Long before she applied to lead ASNA, Hart was an active member.

“I’ve always had a passion for helping nurses,” she says, “because nurses are the largest group in the healthcare system, but they don’t apply their influence very well. In my dream world, we would all be members of ASNA and would speak with one collective voice that this is what nurses need. It would be ideal to have the force of that many nurses behind what you’re saying.”

Hart is reaching for that dream by working to grow ASNA so it can better address modern nursing challenges. She aims to increase and diversify membership and amplify members’ voices.
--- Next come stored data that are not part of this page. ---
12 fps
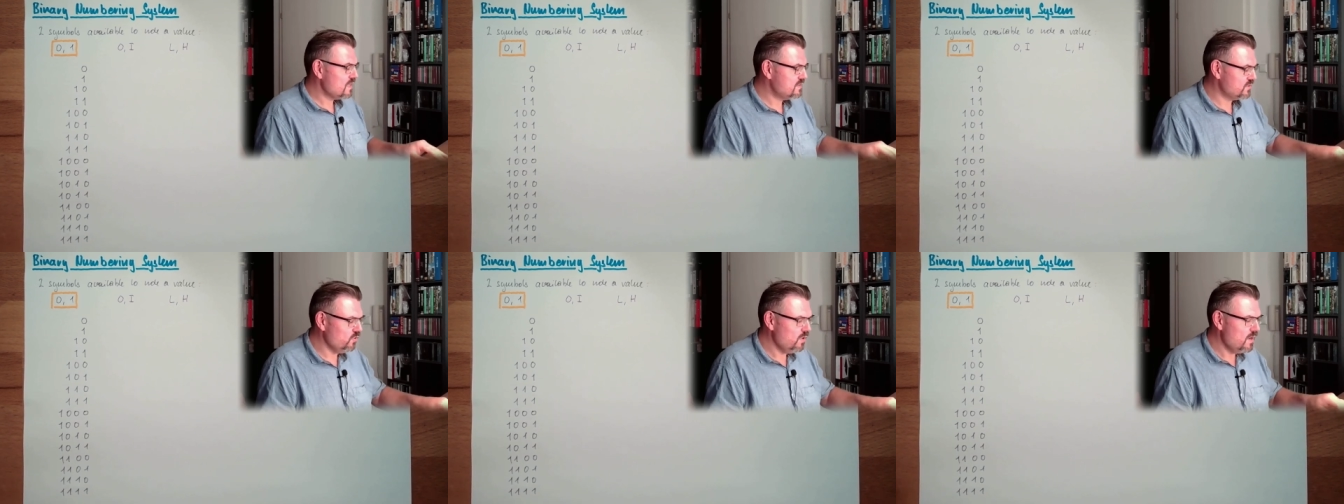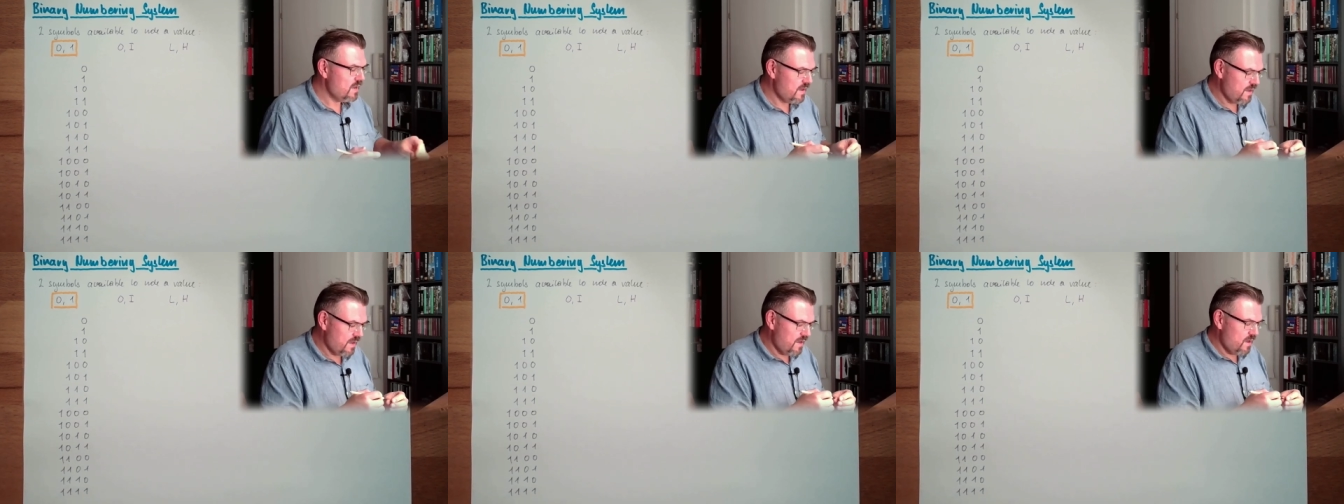So
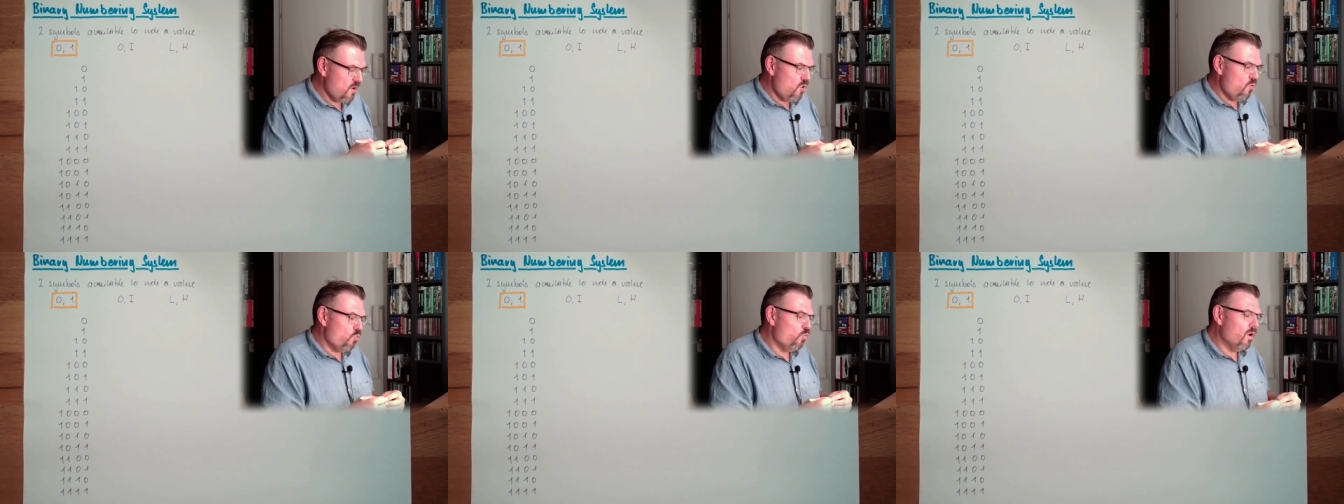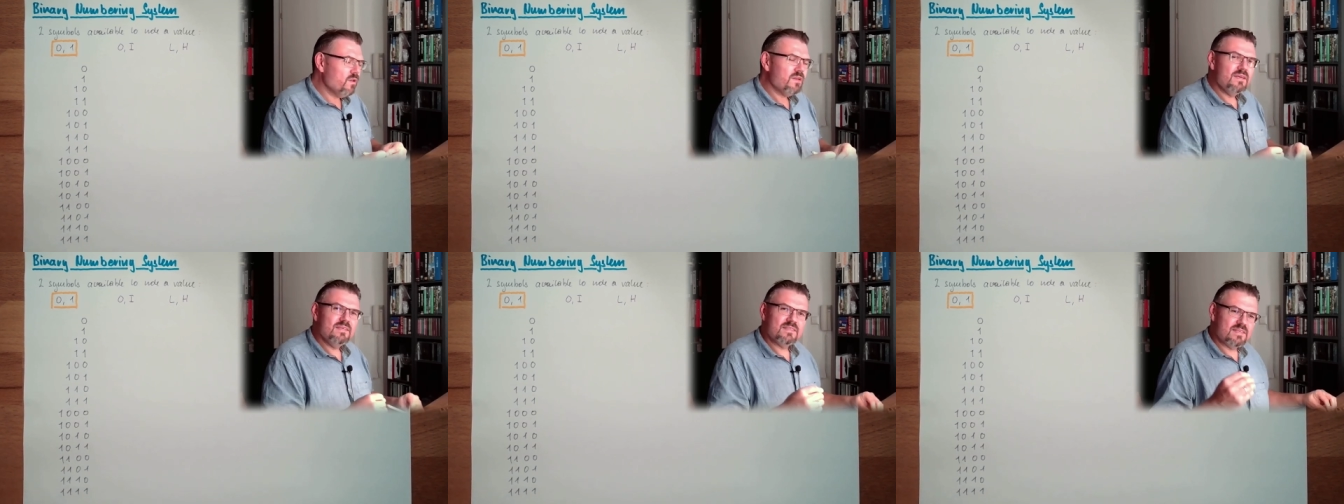what
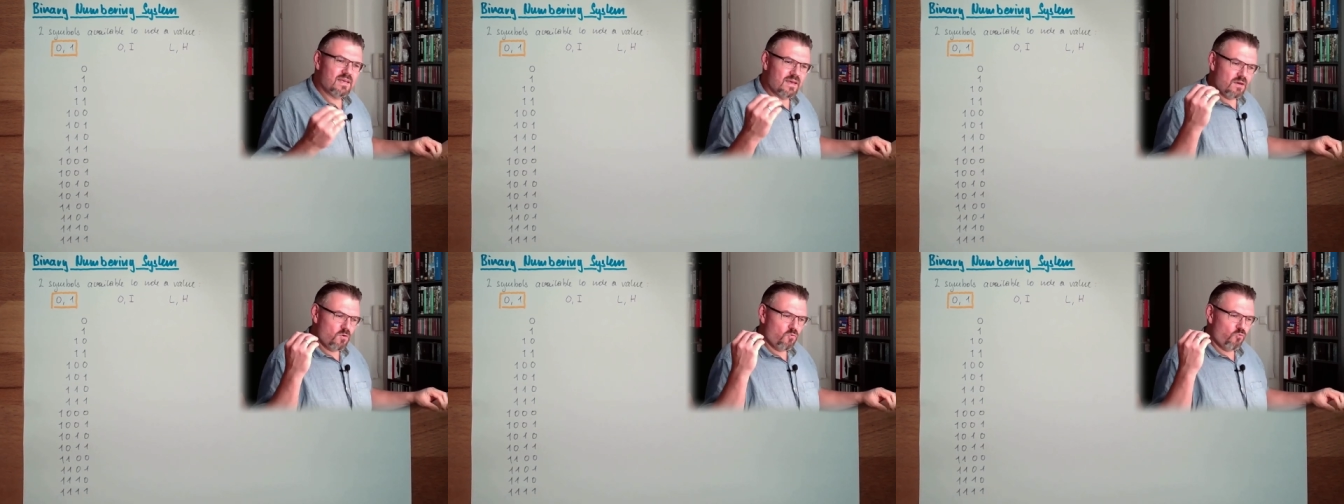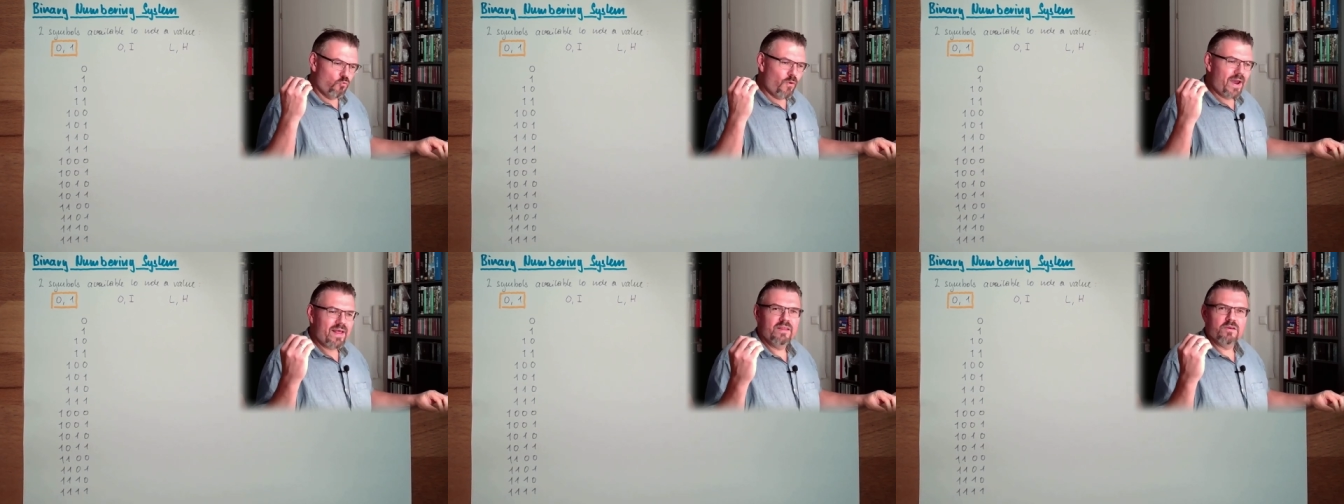is the
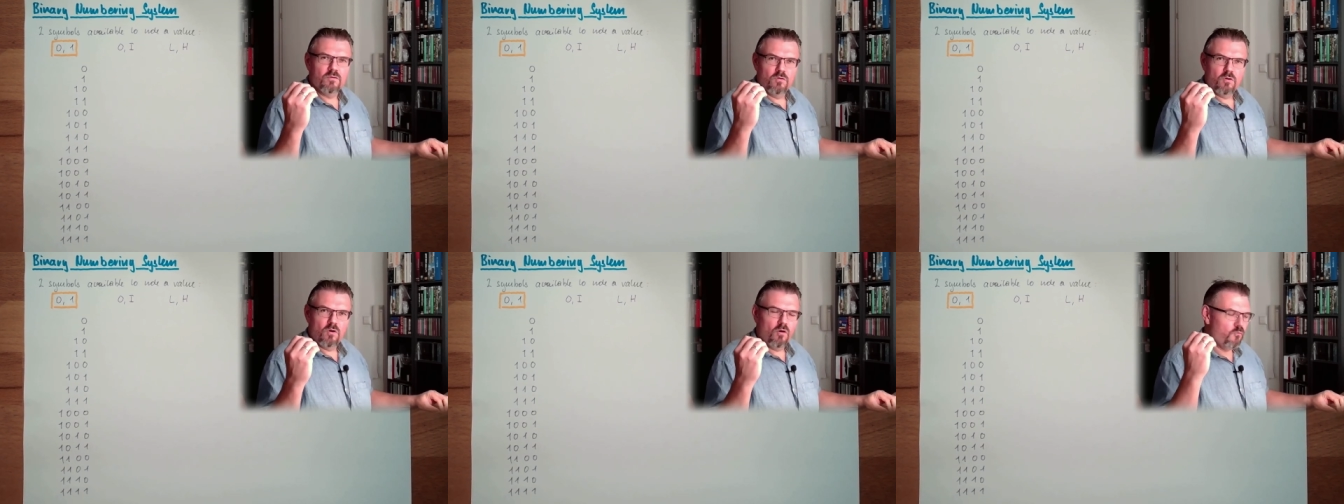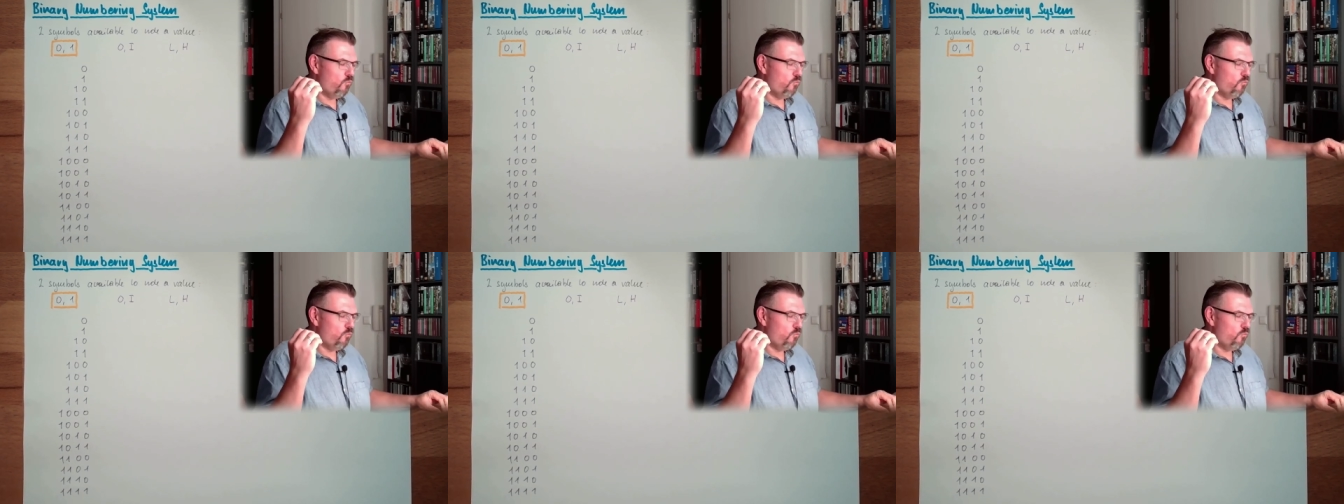value of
“We have a lot of members who have been members a long time. They’re active members, they’re good members, and they do great things. But we need to pull in some of the younger people to help us round out our perspective on what nurses need. We have a lot of educators and a lot of nurse leaders in our membership. We need more people who still work at the bedside.”

Hart understands the stresses and rewards of a bedside nurse. She was one herself not that long ago. In her new role, she’s looking at different ways to decrease the former and increase the latter.

She worked with UAH’s Dr. Karen Frith, dean, College of Nursing, and Dr. Azita Amiri, associate professor, College of Nursing, to develop a mini-proposal with evidence-based solutions to improve working conditions for nurses

Educating healthcare administrators, lawmakers and the general public about the needs of nurses is essential, Hart says.

“We have a seat on the Public Health Committee, but we don’t have any input. It’s a silent seat. We need a seat where we can give the point of view of a nurse. I’m in the process of trying to build some relationships that can get us at the table.”

That’s why Hart is asking nurses to share their stories with ASNA for publication on its social media sites and website. All stories remain anonymous.

“We don’t give their name. If they mention the hospital’s name, we blur that out, too. We want to know what is happening, what nurses are saying. Tell us about your best day ever as a nurse. Tell us about your worst day. Tell us about what plagued you on your last shift.

“We want to know your story because, if we know your story, we can help you better. We can share your story with people who can make changes.”